_What to do_
Write out the entries below exactly, but only from the line containing "[0:09.00-0:10.00]" through the line containing "Transcript, with fillers: I", and without the pictures.

::: Input records

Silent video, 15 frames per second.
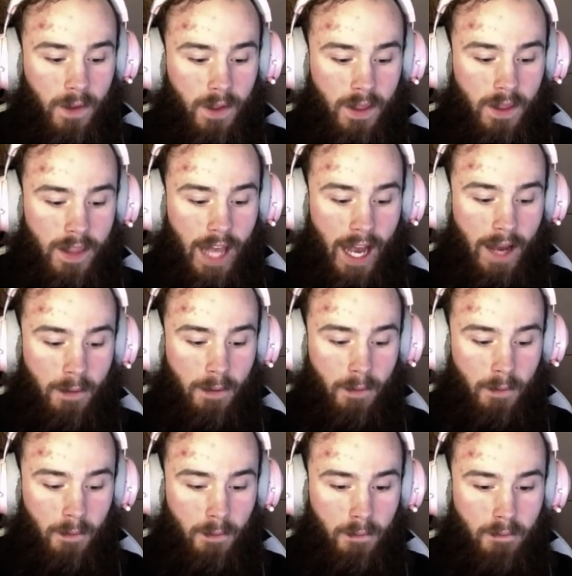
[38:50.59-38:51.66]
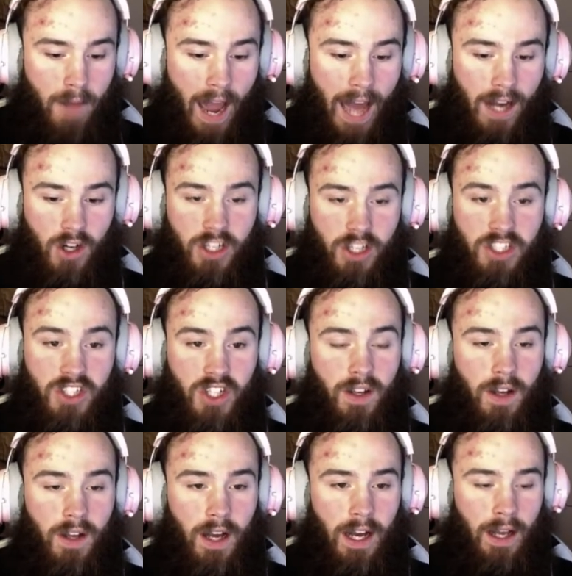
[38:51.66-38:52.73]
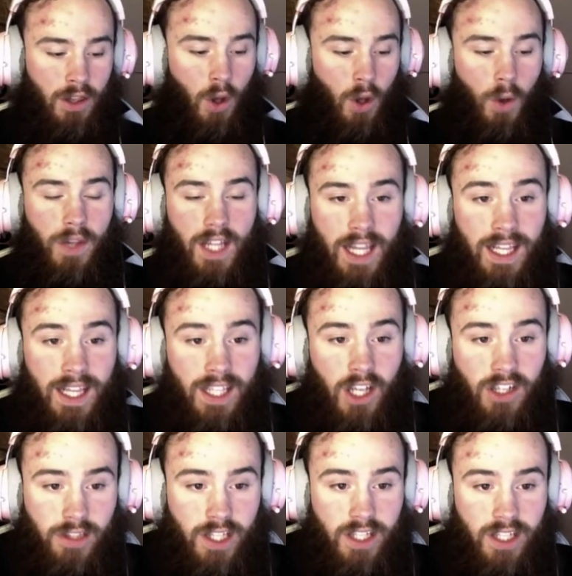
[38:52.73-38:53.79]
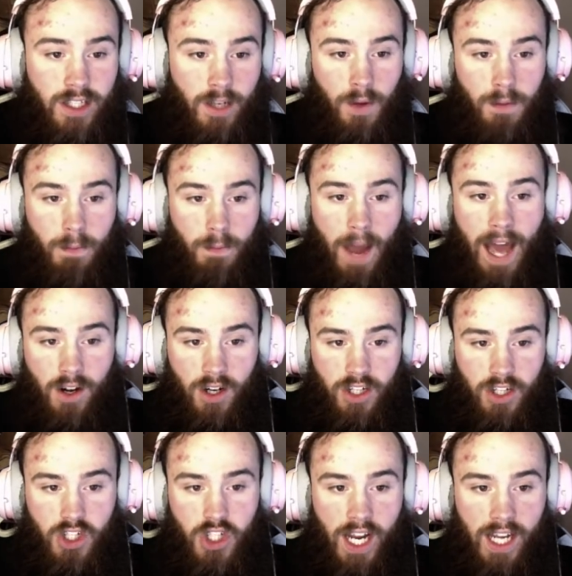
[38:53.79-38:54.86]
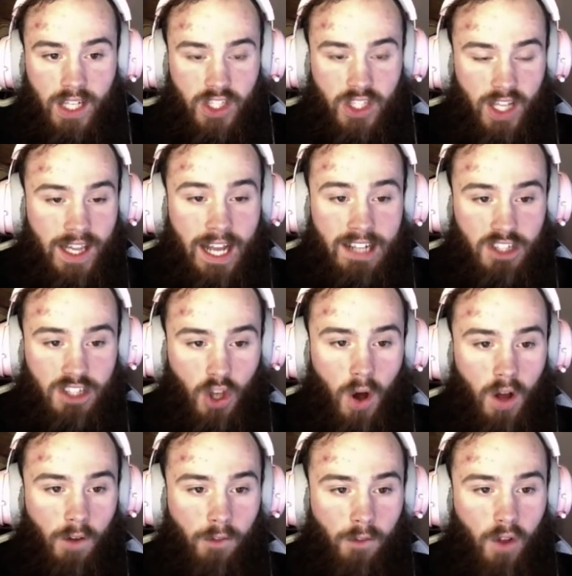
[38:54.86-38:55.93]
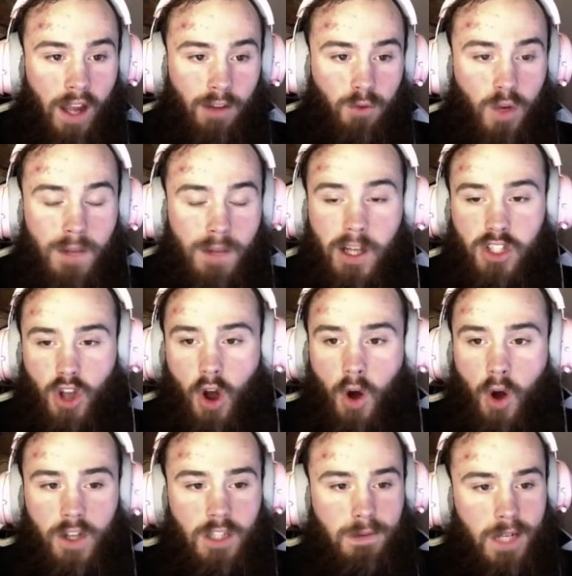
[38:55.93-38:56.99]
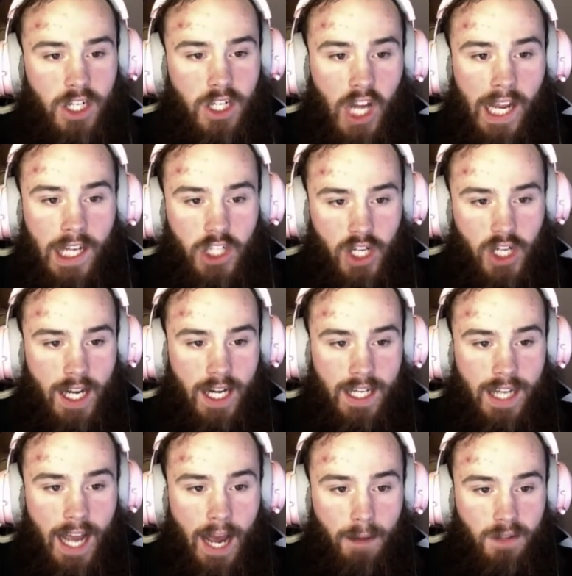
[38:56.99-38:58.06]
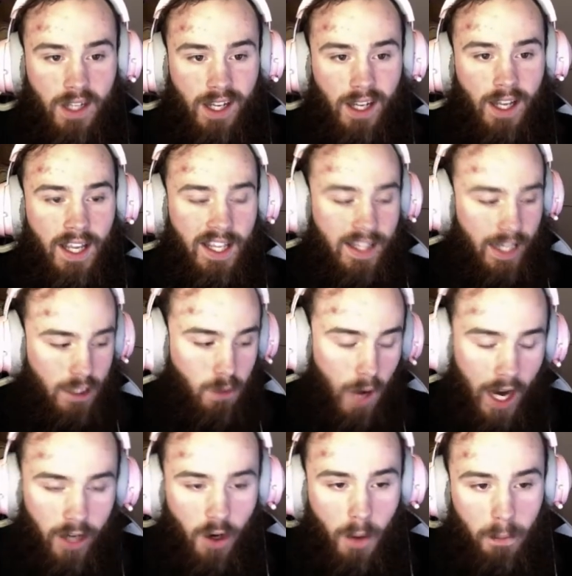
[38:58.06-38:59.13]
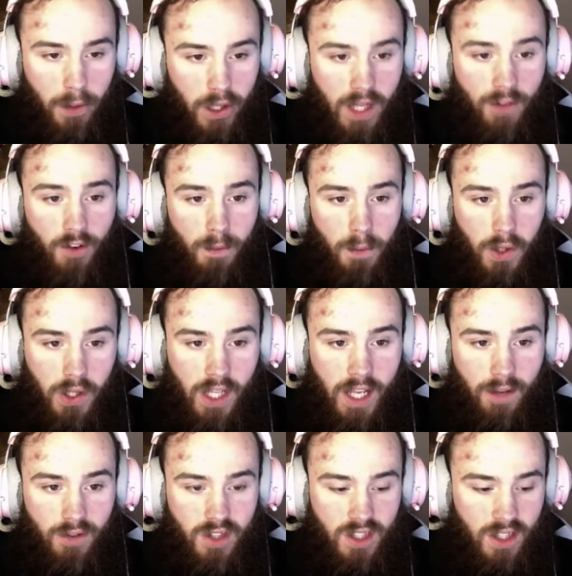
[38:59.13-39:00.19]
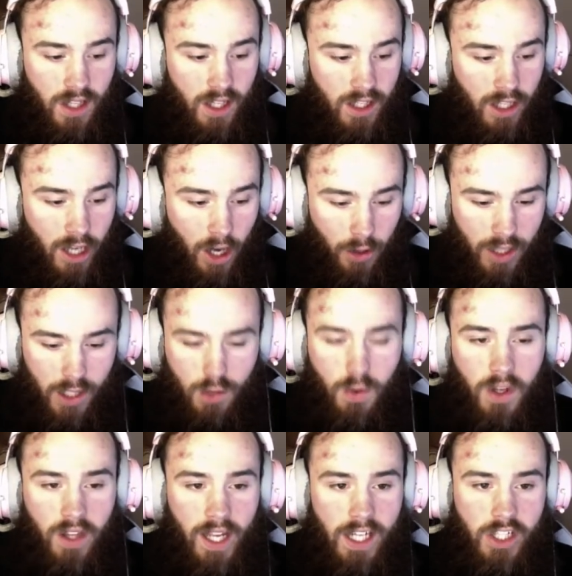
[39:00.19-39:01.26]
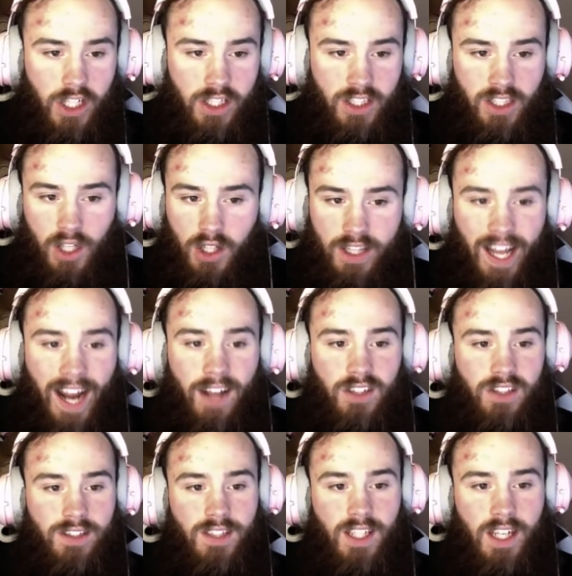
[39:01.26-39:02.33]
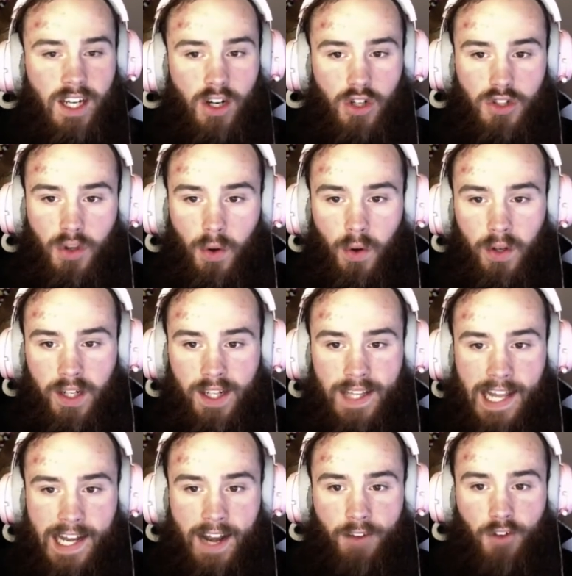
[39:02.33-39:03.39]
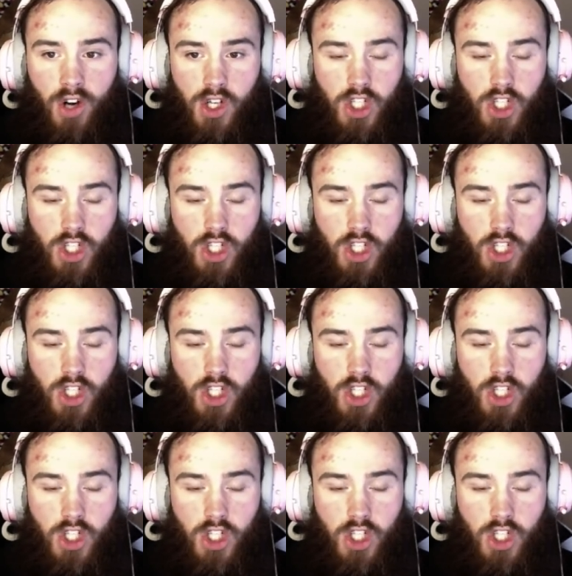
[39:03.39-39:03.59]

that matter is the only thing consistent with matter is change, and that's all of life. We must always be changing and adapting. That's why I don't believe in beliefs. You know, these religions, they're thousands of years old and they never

::::::
::: Input records

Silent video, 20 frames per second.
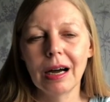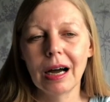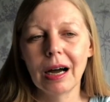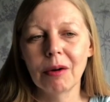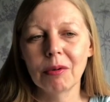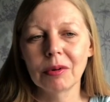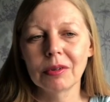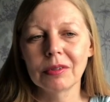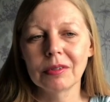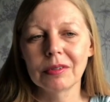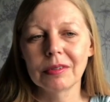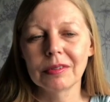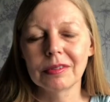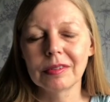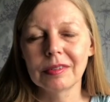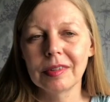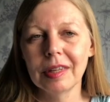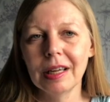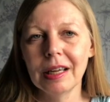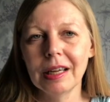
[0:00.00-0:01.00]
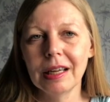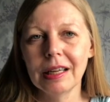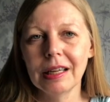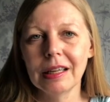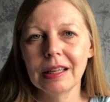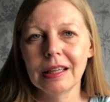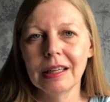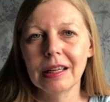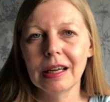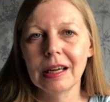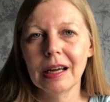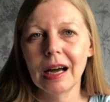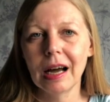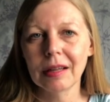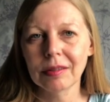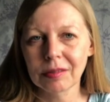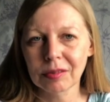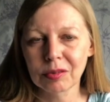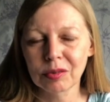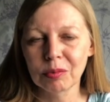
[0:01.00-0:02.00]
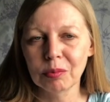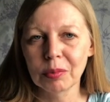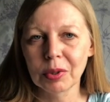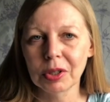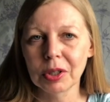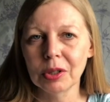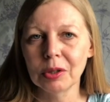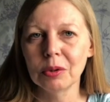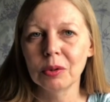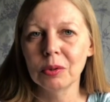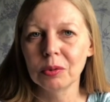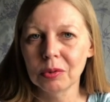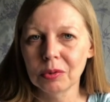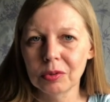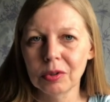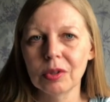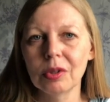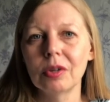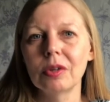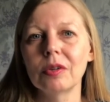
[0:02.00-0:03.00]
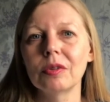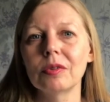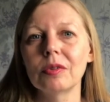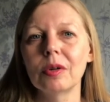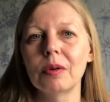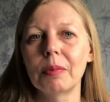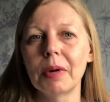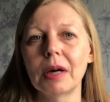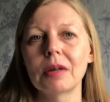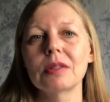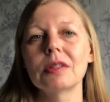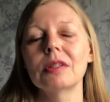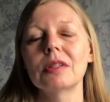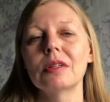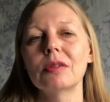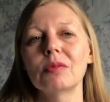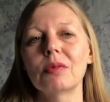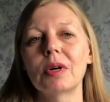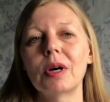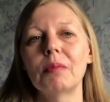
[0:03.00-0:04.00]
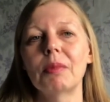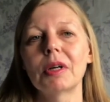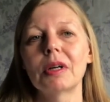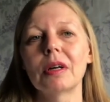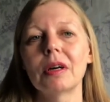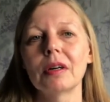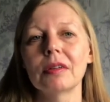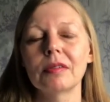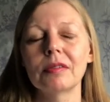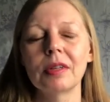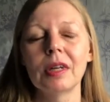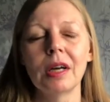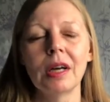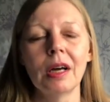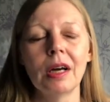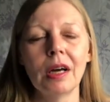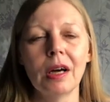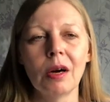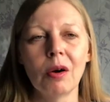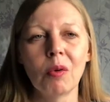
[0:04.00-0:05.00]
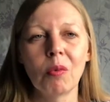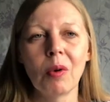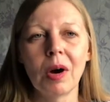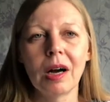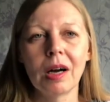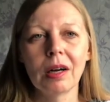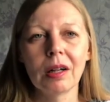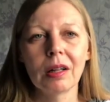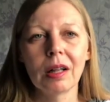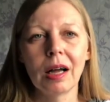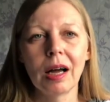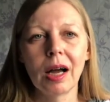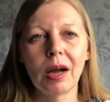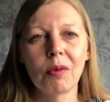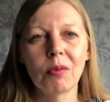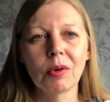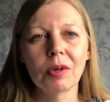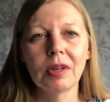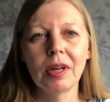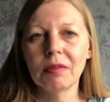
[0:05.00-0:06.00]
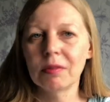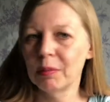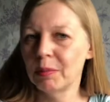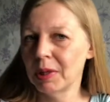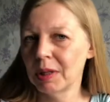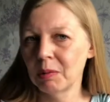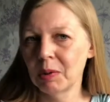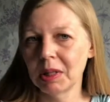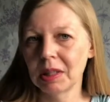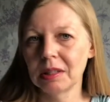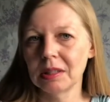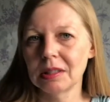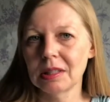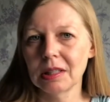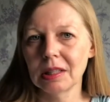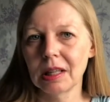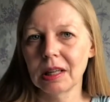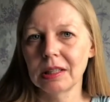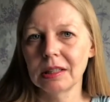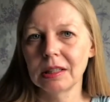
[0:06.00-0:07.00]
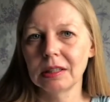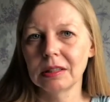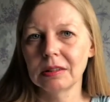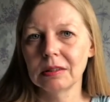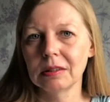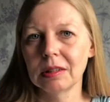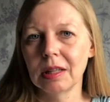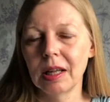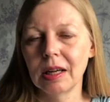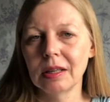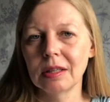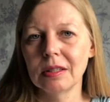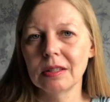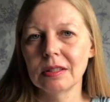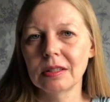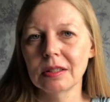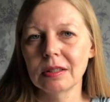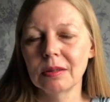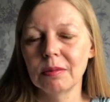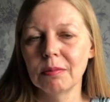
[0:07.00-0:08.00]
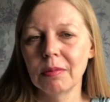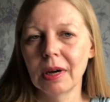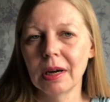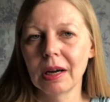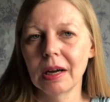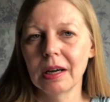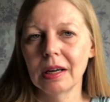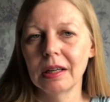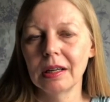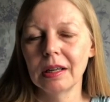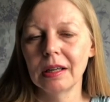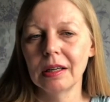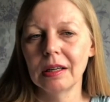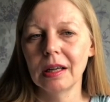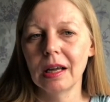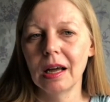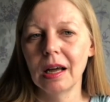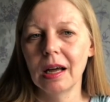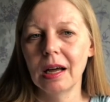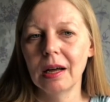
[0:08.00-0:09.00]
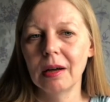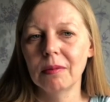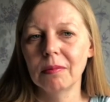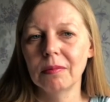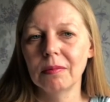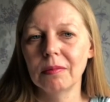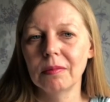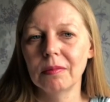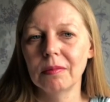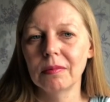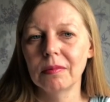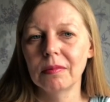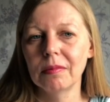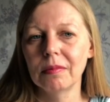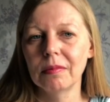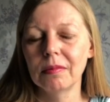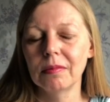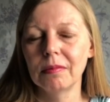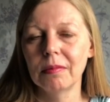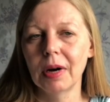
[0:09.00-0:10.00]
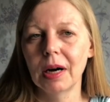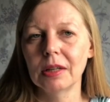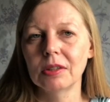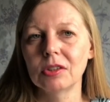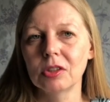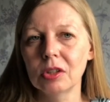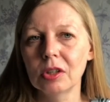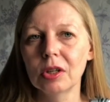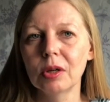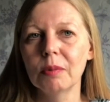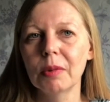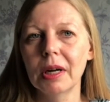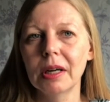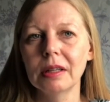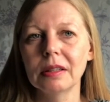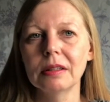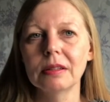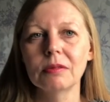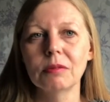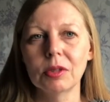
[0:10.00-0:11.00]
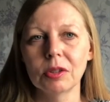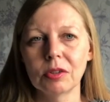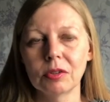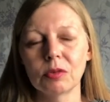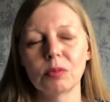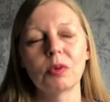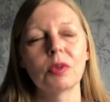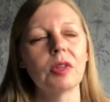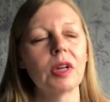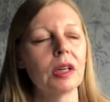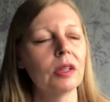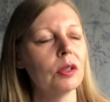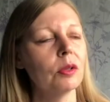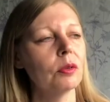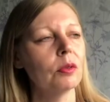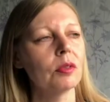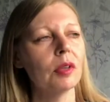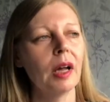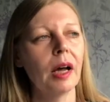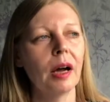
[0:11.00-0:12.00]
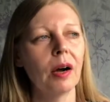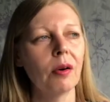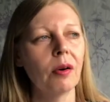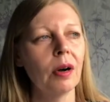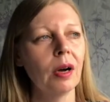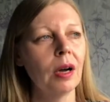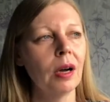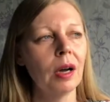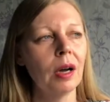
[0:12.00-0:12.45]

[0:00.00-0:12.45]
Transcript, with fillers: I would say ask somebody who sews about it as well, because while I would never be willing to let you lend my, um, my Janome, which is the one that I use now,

::::::
::: Input records

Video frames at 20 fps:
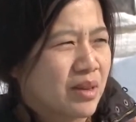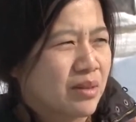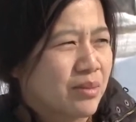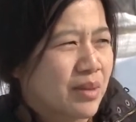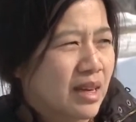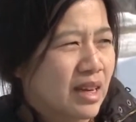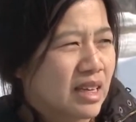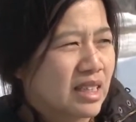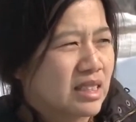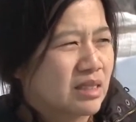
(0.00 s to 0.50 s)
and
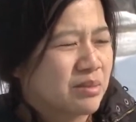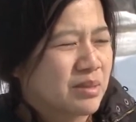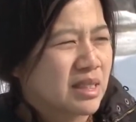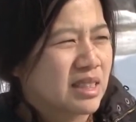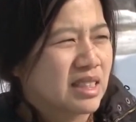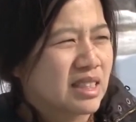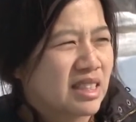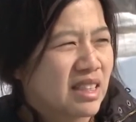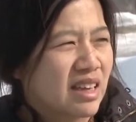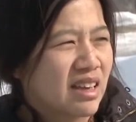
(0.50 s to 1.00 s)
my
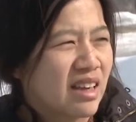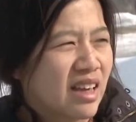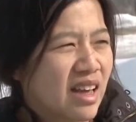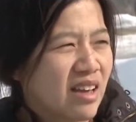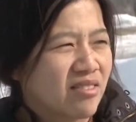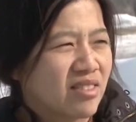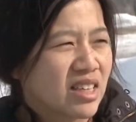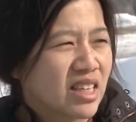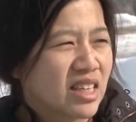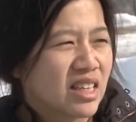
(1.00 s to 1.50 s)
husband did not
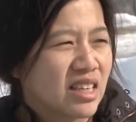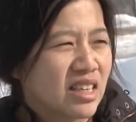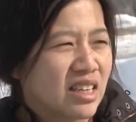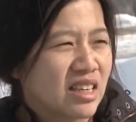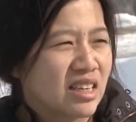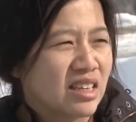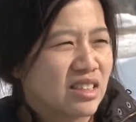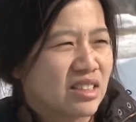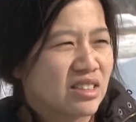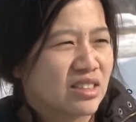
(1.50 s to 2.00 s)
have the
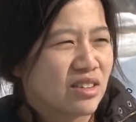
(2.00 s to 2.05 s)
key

::::::

_Result of this exercise_
[0:09.00-0:10.00]
[0:10.00-0:11.00]
[0:11.00-0:12.00]
[0:12.00-0:12.45]

[0:00.00-0:12.45]
Transcript, with fillers: I would say ask somebody who sews about it as well, because while I would never be willing to let you lend my, um, my Janome, which is the one that I use now,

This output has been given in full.